→ **DATASET CONTENT**
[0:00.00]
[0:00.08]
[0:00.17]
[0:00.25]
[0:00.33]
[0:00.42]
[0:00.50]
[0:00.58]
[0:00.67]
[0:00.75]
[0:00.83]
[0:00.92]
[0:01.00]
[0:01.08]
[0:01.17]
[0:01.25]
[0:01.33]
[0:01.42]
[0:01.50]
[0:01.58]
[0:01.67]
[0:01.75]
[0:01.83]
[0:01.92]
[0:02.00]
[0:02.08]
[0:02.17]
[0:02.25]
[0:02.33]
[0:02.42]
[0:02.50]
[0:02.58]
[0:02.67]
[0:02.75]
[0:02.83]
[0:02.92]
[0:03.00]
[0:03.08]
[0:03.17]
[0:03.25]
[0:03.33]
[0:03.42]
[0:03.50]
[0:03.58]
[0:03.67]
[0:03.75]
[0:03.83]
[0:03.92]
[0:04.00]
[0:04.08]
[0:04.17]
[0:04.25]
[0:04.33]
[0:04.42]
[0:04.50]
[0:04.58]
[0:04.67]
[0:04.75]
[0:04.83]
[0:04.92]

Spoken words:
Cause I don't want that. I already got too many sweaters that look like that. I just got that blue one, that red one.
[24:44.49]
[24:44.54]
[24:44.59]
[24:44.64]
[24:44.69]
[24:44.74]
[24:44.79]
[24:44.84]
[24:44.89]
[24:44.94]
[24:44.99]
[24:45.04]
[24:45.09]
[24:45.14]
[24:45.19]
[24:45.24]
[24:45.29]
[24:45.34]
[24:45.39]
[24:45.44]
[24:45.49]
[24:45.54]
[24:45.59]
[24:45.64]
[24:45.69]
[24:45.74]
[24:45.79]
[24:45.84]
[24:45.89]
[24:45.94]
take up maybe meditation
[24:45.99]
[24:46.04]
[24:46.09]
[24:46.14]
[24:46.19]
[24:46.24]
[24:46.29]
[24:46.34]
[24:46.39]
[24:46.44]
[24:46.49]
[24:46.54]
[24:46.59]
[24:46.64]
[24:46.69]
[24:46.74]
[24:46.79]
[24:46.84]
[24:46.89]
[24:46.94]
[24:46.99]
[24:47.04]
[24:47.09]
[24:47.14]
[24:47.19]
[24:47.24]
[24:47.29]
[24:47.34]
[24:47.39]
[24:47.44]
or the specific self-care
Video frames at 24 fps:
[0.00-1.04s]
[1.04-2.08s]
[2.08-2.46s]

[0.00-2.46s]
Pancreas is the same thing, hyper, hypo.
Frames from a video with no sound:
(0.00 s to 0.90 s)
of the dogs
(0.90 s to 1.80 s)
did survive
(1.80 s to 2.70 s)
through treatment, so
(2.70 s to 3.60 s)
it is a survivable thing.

→ **PROBLEM TO WORK ON**
The records above should be duplicated in full, exactly as given.

→ **OUTPUT OF THE EXERCISE**
[0:00.00]
[0:00.08]
[0:00.17]
[0:00.25]
[0:00.33]
[0:00.42]
[0:00.50]
[0:00.58]
[0:00.67]
[0:00.75]
[0:00.83]
[0:00.92]
[0:01.00]
[0:01.08]
[0:01.17]
[0:01.25]
[0:01.33]
[0:01.42]
[0:01.50]
[0:01.58]
[0:01.67]
[0:01.75]
[0:01.83]
[0:01.92]
[0:02.00]
[0:02.08]
[0:02.17]
[0:02.25]
[0:02.33]
[0:02.42]
[0:02.50]
[0:02.58]
[0:02.67]
[0:02.75]
[0:02.83]
[0:02.92]
[0:03.00]
[0:03.08]
[0:03.17]
[0:03.25]
[0:03.33]
[0:03.42]
[0:03.50]
[0:03.58]
[0:03.67]
[0:03.75]
[0:03.83]
[0:03.92]
[0:04.00]
[0:04.08]
[0:04.17]
[0:04.25]
[0:04.33]
[0:04.42]
[0:04.50]
[0:04.58]
[0:04.67]
[0:04.75]
[0:04.83]
[0:04.92]

Spoken words:
Cause I don't want that. I already got too many sweaters that look like that. I just got that blue one, that red one.
[24:44.49]
[24:44.54]
[24:44.59]
[24:44.64]
[24:44.69]
[24:44.74]
[24:44.79]
[24:44.84]
[24:44.89]
[24:44.94]
[24:44.99]
[24:45.04]
[24:45.09]
[24:45.14]
[24:45.19]
[24:45.24]
[24:45.29]
[24:45.34]
[24:45.39]
[24:45.44]
[24:45.49]
[24:45.54]
[24:45.59]
[24:45.64]
[24:45.69]
[24:45.74]
[24:45.79]
[24:45.84]
[24:45.89]
[24:45.94]
take up maybe meditation
[24:45.99]
[24:46.04]
[24:46.09]
[24:46.14]
[24:46.19]
[24:46.24]
[24:46.29]
[24:46.34]
[24:46.39]
[24:46.44]
[24:46.49]
[24:46.54]
[24:46.59]
[24:46.64]
[24:46.69]
[24:46.74]
[24:46.79]
[24:46.84]
[24:46.89]
[24:46.94]
[24:46.99]
[24:47.04]
[24:47.09]
[24:47.14]
[24:47.19]
[24:47.24]
[24:47.29]
[24:47.34]
[24:47.39]
[24:47.44]
or the specific self-care
Video frames at 24 fps:
[0.00-1.04s]
[1.04-2.08s]
[2.08-2.46s]

[0.00-2.46s]
Pancreas is the same thing, hyper, hypo.
Frames from a video with no sound:
(0.00 s to 0.90 s)
of the dogs
(0.90 s to 1.80 s)
did survive
(1.80 s to 2.70 s)
through treatment, so
(2.70 s to 3.60 s)
it is a survivable thing.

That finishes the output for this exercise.